Per queste ore è attesa la consegna di altre 56.100 dosi di Pfizer, più altre 83 mila la prossima settimana. Per Moderna, invece, bisogna attendere la prossima settimana la nuova fornitura, che dovrebbe essere di circa 30 mila dosi.
I richiami
Sulla base di questi numeri, Flor sottolinea che i richiami possono essere garantiti fino alla prossima settimana. Su 543 mila vaccinati complessivi, quelli che hanno ricevuto la seconda dose sono 169.418, per cui sono circa 374 mila quelli che dovranno effettuare il richiamo.
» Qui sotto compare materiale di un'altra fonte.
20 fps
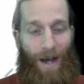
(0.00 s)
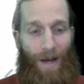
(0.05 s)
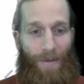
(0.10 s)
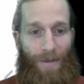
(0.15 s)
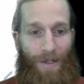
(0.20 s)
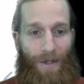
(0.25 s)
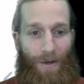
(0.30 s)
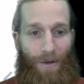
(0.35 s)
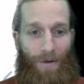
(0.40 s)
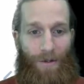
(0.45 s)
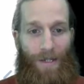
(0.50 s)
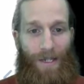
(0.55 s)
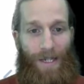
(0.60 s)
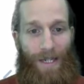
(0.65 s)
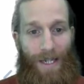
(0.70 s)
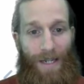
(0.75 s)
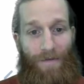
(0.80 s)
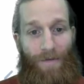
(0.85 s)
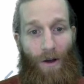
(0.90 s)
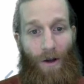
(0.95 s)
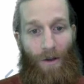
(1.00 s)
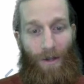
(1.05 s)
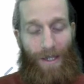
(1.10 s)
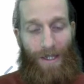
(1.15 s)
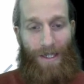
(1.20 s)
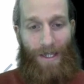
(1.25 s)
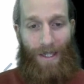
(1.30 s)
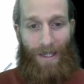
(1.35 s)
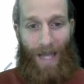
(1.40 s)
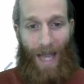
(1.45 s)
So the default
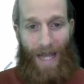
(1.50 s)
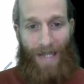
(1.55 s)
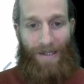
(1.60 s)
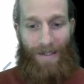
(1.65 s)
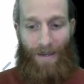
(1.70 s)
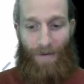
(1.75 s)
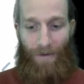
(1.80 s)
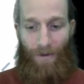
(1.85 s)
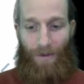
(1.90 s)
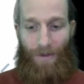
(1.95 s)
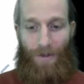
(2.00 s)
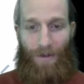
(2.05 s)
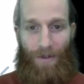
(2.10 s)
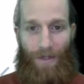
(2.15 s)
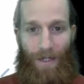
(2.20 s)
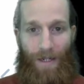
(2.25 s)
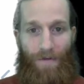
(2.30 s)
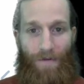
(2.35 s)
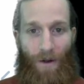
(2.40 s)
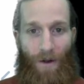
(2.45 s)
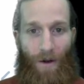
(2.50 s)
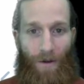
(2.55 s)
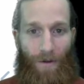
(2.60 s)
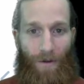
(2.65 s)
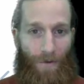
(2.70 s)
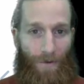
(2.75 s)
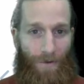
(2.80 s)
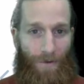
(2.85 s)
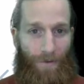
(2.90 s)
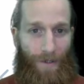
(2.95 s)
is the last level. So the default, the
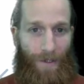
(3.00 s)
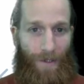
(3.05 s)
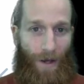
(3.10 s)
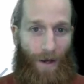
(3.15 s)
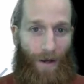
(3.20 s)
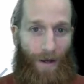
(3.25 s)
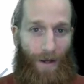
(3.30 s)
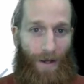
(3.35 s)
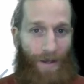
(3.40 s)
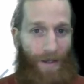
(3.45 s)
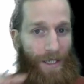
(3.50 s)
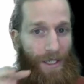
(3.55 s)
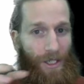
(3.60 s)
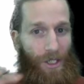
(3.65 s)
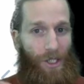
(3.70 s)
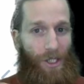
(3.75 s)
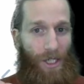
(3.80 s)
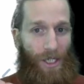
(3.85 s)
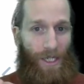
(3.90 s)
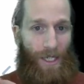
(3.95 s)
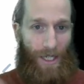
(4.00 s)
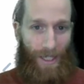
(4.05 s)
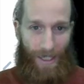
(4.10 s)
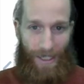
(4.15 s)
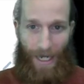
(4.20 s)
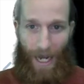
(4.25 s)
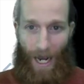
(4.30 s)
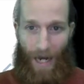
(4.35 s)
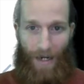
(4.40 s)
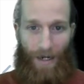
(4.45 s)
first one we saw, this is just
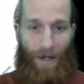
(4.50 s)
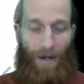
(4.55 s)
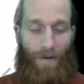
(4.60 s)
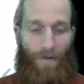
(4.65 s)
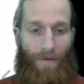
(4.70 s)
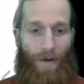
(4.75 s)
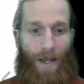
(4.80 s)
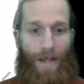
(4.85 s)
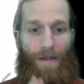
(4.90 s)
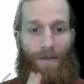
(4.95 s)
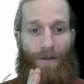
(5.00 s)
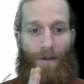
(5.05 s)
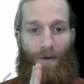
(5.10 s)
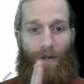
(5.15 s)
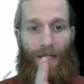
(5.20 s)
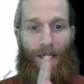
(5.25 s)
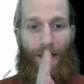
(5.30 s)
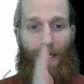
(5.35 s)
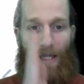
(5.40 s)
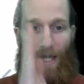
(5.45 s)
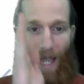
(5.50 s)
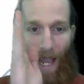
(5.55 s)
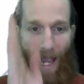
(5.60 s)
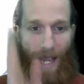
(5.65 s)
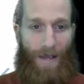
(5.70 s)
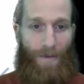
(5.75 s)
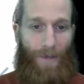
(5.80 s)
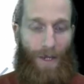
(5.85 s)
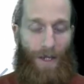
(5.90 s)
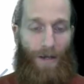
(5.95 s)
unstack, right? So it did the
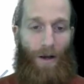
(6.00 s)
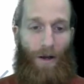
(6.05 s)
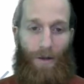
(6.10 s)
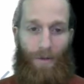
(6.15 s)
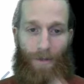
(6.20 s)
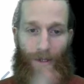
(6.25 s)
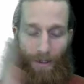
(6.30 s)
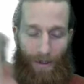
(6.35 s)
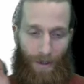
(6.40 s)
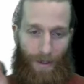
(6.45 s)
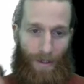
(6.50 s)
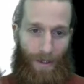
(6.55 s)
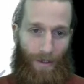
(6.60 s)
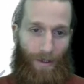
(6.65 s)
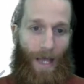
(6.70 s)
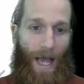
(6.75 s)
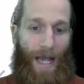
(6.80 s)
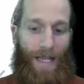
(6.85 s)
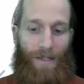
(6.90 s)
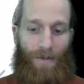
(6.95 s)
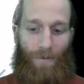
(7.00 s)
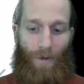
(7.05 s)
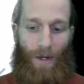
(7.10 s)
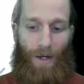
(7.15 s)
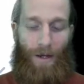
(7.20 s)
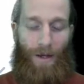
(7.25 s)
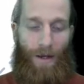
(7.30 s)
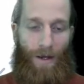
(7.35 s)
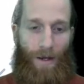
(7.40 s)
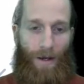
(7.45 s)
A, B column, the last
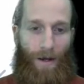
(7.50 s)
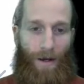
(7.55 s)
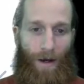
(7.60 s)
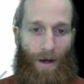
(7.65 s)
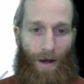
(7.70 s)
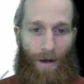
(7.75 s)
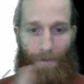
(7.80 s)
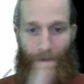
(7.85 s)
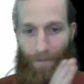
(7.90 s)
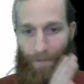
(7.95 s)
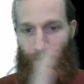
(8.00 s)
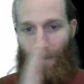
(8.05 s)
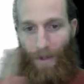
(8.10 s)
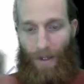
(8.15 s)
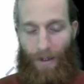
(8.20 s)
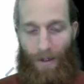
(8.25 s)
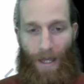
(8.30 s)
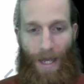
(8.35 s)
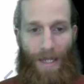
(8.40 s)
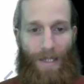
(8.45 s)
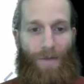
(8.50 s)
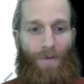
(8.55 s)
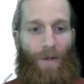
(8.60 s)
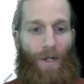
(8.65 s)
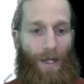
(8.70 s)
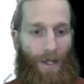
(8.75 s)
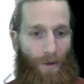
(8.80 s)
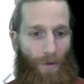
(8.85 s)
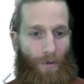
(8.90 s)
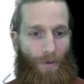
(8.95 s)
one
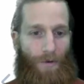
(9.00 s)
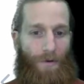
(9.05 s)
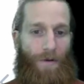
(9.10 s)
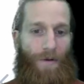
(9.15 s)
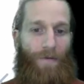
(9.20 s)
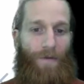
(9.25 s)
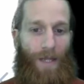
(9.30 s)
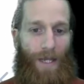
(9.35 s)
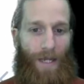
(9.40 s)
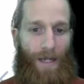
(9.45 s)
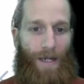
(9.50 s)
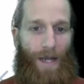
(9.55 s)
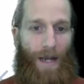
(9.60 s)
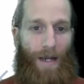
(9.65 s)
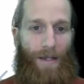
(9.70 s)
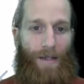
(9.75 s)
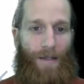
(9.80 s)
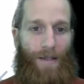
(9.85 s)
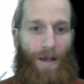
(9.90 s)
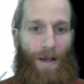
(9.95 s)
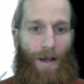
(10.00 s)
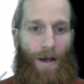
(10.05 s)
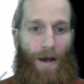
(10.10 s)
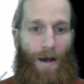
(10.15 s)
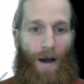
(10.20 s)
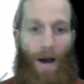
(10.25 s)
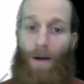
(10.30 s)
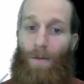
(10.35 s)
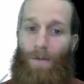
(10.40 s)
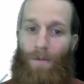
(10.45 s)
in order of the index.
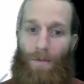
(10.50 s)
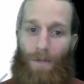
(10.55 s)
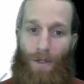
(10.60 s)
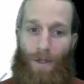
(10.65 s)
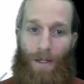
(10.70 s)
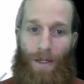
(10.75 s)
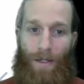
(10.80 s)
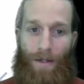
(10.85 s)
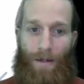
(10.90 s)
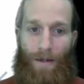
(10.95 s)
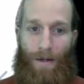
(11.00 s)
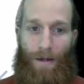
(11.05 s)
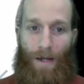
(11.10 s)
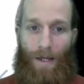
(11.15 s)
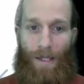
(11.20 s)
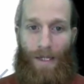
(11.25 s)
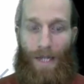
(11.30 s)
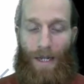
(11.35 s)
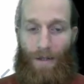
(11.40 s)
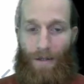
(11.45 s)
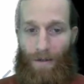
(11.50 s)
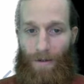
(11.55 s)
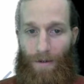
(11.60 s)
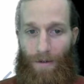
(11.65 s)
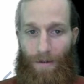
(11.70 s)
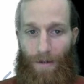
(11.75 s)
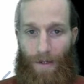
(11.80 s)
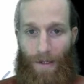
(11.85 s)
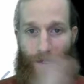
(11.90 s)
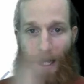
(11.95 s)
You could unstack
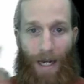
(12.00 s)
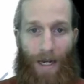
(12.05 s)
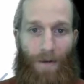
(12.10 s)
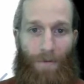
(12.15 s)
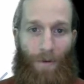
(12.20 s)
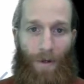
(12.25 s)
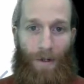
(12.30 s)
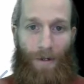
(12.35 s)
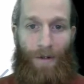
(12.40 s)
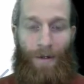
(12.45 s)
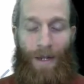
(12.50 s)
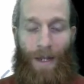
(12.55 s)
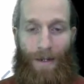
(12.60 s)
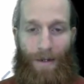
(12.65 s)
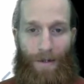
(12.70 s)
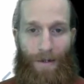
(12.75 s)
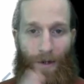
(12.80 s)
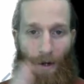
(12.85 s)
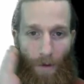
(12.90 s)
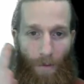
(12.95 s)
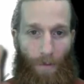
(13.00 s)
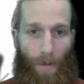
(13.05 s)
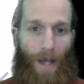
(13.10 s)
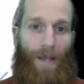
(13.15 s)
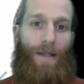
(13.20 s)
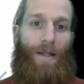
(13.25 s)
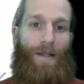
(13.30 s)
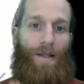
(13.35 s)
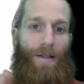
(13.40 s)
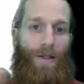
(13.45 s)
the second one, and
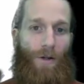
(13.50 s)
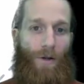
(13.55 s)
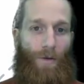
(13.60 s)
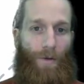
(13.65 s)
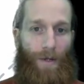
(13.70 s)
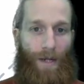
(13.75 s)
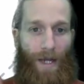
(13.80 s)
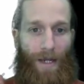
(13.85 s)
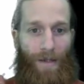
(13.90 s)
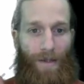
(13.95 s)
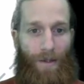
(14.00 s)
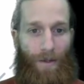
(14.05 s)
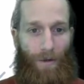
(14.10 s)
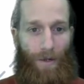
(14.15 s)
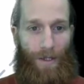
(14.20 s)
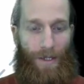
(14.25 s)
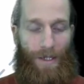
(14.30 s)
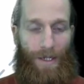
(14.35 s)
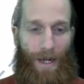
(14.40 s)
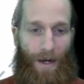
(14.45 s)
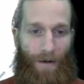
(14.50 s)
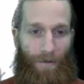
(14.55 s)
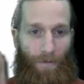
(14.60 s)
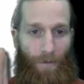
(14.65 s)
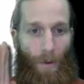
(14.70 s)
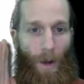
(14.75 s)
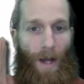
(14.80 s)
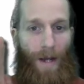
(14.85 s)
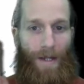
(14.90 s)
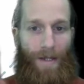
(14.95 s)
Python's 0 index, so unstack of
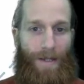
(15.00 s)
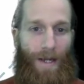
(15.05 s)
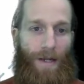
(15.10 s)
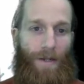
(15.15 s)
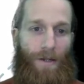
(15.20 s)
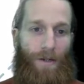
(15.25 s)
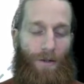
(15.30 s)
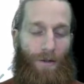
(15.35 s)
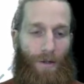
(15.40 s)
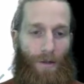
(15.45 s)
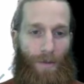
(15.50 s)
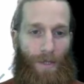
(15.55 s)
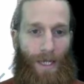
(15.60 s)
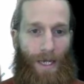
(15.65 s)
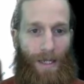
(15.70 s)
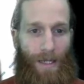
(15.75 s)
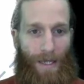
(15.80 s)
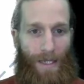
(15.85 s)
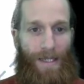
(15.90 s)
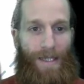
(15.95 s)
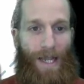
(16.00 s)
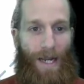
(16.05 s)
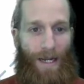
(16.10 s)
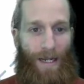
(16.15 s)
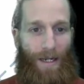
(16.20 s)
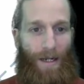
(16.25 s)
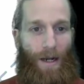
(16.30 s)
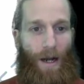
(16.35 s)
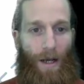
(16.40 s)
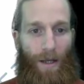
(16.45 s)
1 is actually going to be that
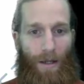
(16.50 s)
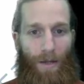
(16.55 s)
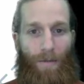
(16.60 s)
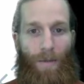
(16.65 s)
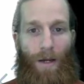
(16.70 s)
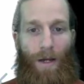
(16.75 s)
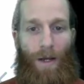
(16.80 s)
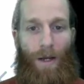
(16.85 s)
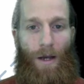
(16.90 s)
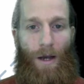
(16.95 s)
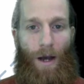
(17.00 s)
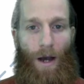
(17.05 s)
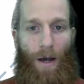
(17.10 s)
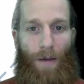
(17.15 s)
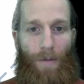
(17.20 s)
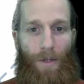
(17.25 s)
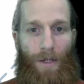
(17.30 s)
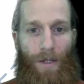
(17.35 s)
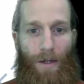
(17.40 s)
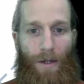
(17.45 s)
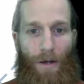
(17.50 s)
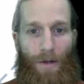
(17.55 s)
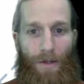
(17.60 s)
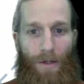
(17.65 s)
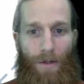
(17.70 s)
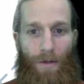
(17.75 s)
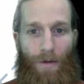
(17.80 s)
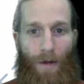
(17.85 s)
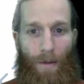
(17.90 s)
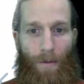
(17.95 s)
second column. You could
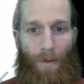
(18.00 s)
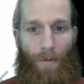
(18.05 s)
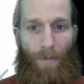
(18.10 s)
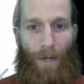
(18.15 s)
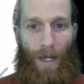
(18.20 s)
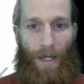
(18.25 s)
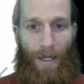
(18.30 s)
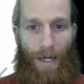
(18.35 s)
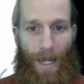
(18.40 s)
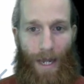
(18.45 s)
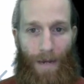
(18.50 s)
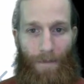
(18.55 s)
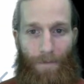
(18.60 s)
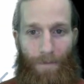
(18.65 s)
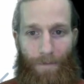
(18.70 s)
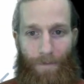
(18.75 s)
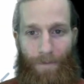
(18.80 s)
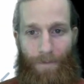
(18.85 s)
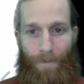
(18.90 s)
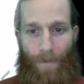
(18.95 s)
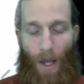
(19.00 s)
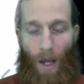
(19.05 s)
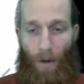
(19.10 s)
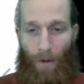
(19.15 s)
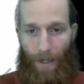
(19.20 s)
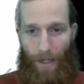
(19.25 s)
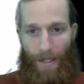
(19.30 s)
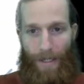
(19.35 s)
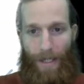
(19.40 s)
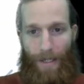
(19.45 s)
also grab it by name. Oh,
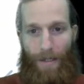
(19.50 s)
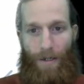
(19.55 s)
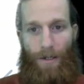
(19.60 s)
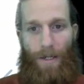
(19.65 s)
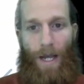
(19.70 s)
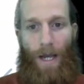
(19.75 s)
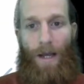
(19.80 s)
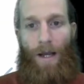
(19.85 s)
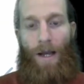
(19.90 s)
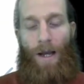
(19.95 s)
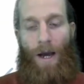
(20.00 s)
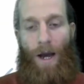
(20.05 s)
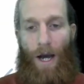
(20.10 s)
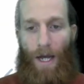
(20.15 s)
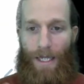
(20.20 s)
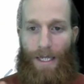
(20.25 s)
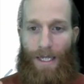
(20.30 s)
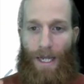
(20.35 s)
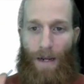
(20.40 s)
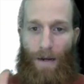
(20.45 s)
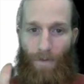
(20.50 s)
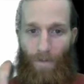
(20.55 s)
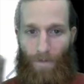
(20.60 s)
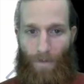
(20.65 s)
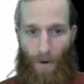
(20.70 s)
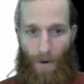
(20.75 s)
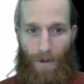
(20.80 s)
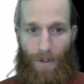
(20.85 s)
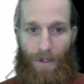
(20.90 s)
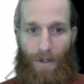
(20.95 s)
and it says here, yeah, unstack of
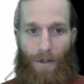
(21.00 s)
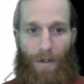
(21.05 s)
first.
E se per i 68 mila di AstraZeneca si partirà tra circa due mesi e mezzo, sono 306 mila quelli che devono effettuarlo entro i 21 giorni dalla prima somministrazione come previsto dai protocolli degli altri due sieri.
Sulla base dell’indicazione di effettuare più somministrazioni possibili, accantonando al minimo le dosi per i richiami, anche il Veneto nelle ultime settimane aveva cercato di anticipare il più possibile la vaccinazione di categorie deboli e anziani con Pfizer, confidando sulla puntualità dei rifornimenti che fin qui c’è stata. Questo ha determinato però l’aver intaccato di molto le scorte accantonate per i richiami. E, per rilanciare anche le somministrazioni delle prime dosi a nuovi soggetti, bisognerà ora attendere.